Reproduce the entries that follow exactly, dropping each image.

Provided records
———
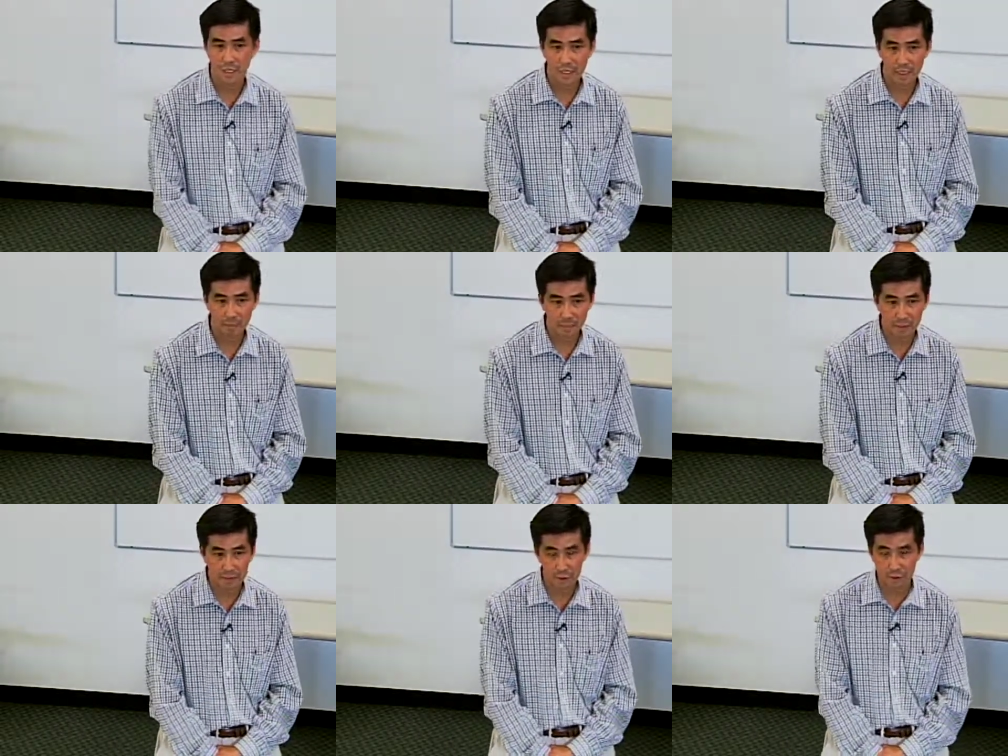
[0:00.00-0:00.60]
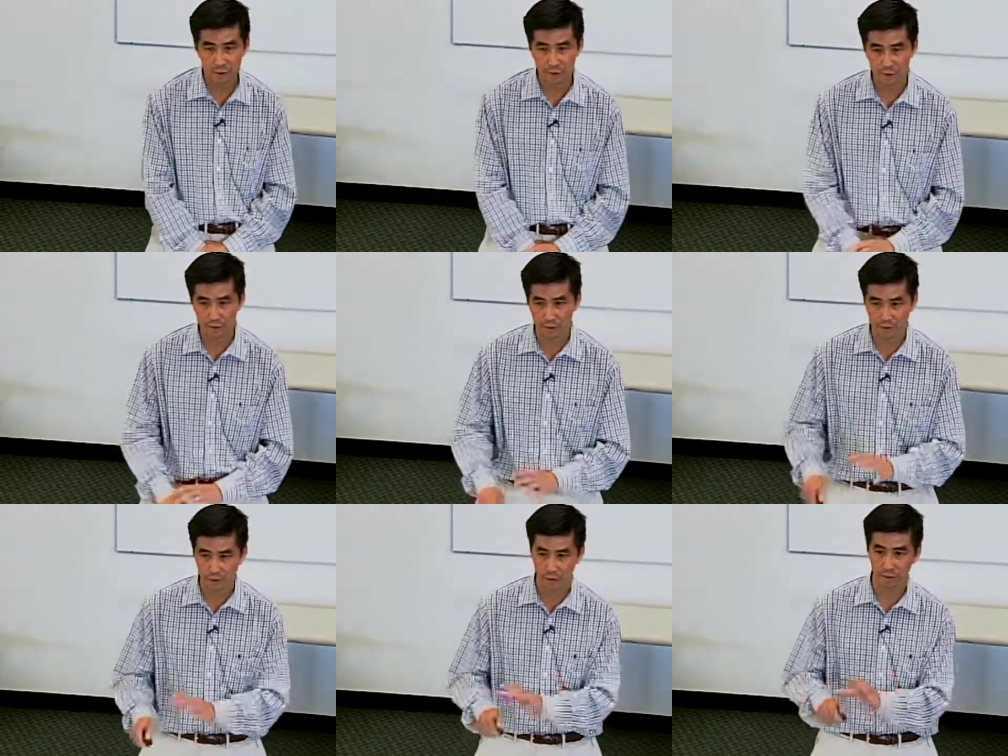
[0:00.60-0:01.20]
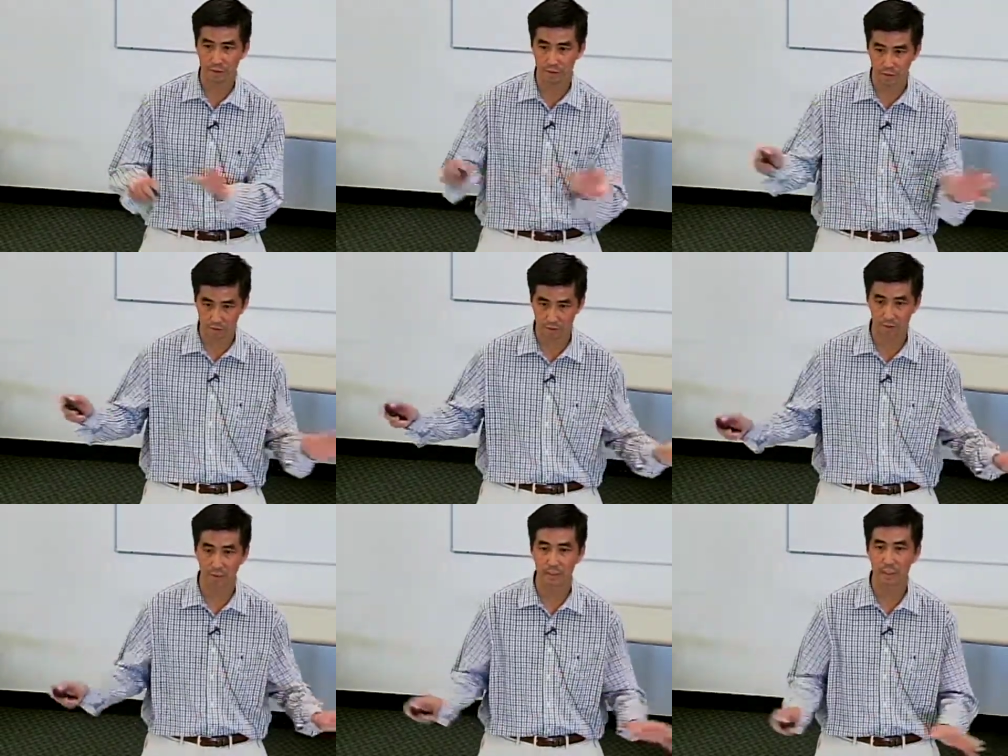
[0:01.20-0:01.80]
And pediatricians are trying to
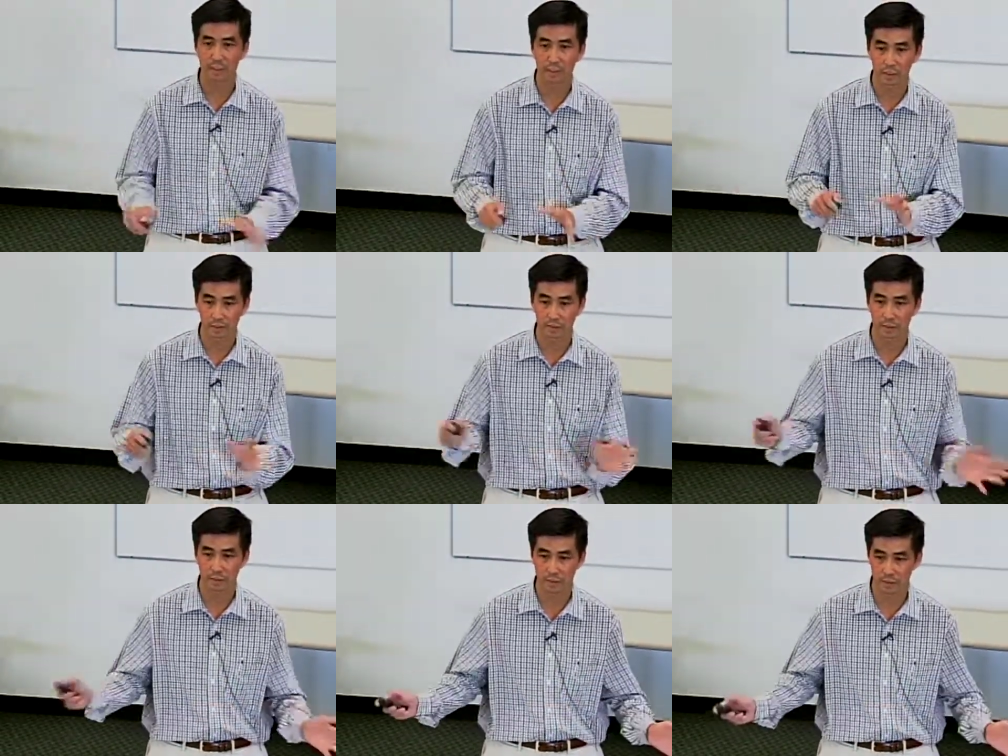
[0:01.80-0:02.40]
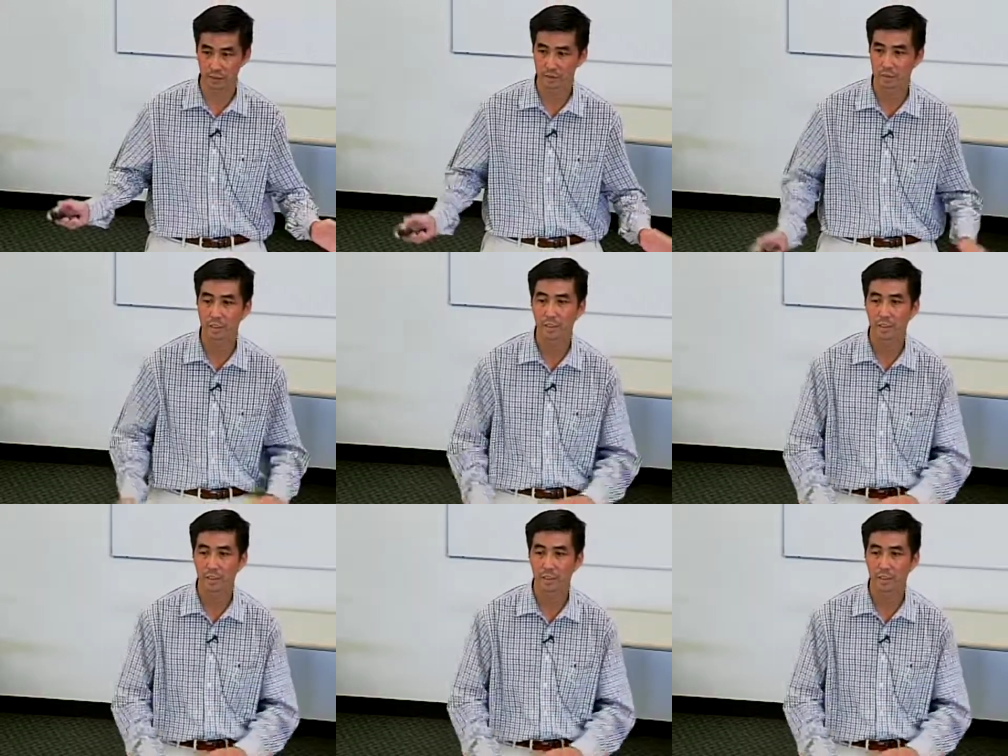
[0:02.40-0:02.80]
also look at universal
———
Task response
[0:00.00-0:00.60]
[0:00.60-0:01.20]
[0:01.20-0:01.80]
And pediatricians are trying to
[0:01.80-0:02.40]
[0:02.40-0:02.80]
also look at universal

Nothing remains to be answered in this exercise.